— What you have to do —
Your output should be the lines from the one containing "[00:09:10.41]" through the last line below, both ends included, exactly as written and free of pictures.

START Exercise input

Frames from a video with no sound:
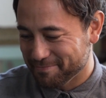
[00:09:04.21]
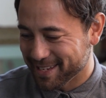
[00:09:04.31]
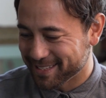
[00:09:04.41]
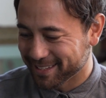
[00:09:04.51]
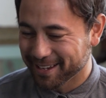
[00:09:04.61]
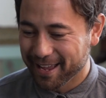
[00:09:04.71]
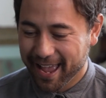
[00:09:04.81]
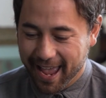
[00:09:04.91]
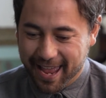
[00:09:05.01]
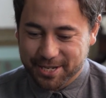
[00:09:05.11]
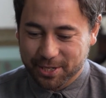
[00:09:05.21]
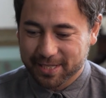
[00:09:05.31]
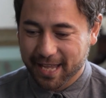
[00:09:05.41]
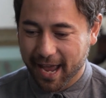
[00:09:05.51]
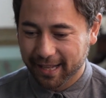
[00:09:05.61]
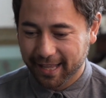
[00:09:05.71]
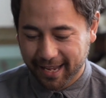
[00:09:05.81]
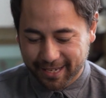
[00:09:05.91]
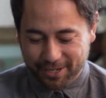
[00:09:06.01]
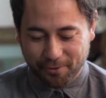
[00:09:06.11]
of pizza and just kind of
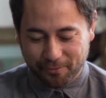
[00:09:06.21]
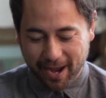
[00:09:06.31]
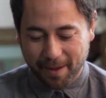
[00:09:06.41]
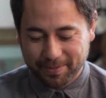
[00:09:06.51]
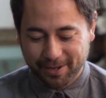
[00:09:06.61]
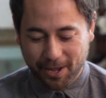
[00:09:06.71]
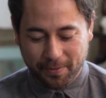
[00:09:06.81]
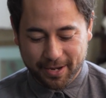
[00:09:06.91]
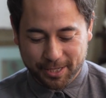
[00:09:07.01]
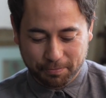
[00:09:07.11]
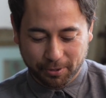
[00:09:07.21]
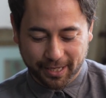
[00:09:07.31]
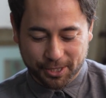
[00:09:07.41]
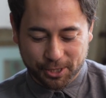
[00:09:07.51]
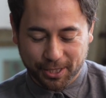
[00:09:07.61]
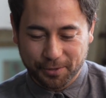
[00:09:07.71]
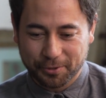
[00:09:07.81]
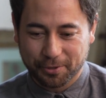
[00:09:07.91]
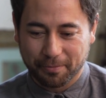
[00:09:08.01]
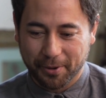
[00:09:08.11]
like, wrapped it up and just put like chicken
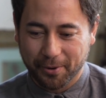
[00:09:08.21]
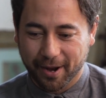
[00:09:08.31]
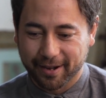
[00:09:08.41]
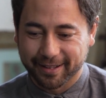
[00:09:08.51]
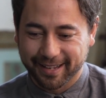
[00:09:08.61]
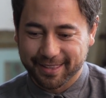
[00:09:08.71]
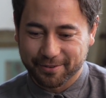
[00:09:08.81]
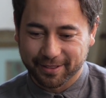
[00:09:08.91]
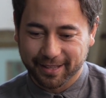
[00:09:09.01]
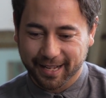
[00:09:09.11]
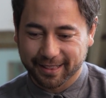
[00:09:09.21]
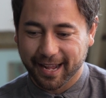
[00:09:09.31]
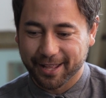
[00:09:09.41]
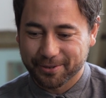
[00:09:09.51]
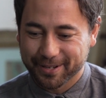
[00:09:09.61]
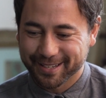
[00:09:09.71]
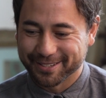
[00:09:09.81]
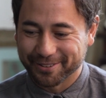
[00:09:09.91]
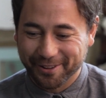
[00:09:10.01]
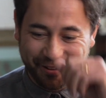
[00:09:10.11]
with the bone on it and then like lathered it
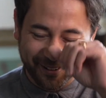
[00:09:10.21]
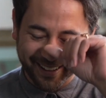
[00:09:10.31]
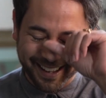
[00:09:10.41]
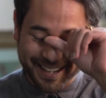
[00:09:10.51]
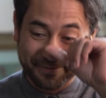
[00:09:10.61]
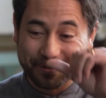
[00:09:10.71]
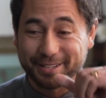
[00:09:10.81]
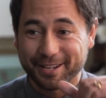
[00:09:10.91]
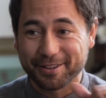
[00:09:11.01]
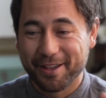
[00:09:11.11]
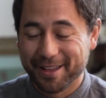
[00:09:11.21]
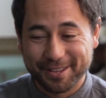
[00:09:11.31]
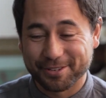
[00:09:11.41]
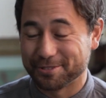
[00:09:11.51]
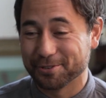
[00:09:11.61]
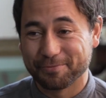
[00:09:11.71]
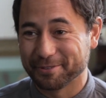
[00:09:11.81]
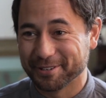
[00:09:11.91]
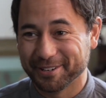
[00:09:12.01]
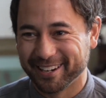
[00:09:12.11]
in dal. And he was like,
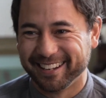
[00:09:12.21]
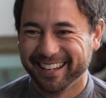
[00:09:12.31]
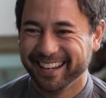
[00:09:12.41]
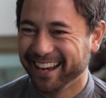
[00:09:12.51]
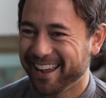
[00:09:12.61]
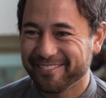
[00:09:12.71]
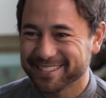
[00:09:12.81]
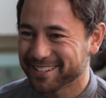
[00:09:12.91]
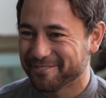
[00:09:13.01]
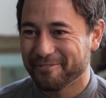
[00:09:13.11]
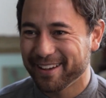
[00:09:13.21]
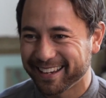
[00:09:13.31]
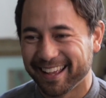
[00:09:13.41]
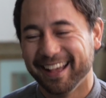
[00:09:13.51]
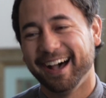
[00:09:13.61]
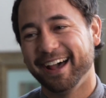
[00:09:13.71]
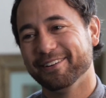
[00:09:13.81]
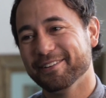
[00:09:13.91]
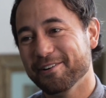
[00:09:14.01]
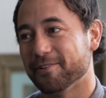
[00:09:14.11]
super good. I was like, what? I
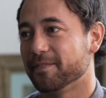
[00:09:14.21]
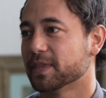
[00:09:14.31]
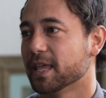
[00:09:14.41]
don't know.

END Exercise input

— Your response —
[00:09:10.41]
[00:09:10.51]
[00:09:10.61]
[00:09:10.71]
[00:09:10.81]
[00:09:10.91]
[00:09:11.01]
[00:09:11.11]
[00:09:11.21]
[00:09:11.31]
[00:09:11.41]
[00:09:11.51]
[00:09:11.61]
[00:09:11.71]
[00:09:11.81]
[00:09:11.91]
[00:09:12.01]
[00:09:12.11]
in dal. And he was like,
[00:09:12.21]
[00:09:12.31]
[00:09:12.41]
[00:09:12.51]
[00:09:12.61]
[00:09:12.71]
[00:09:12.81]
[00:09:12.91]
[00:09:13.01]
[00:09:13.11]
[00:09:13.21]
[00:09:13.31]
[00:09:13.41]
[00:09:13.51]
[00:09:13.61]
[00:09:13.71]
[00:09:13.81]
[00:09:13.91]
[00:09:14.01]
[00:09:14.11]
super good. I was like, what? I
[00:09:14.21]
[00:09:14.31]
[00:09:14.41]
don't know.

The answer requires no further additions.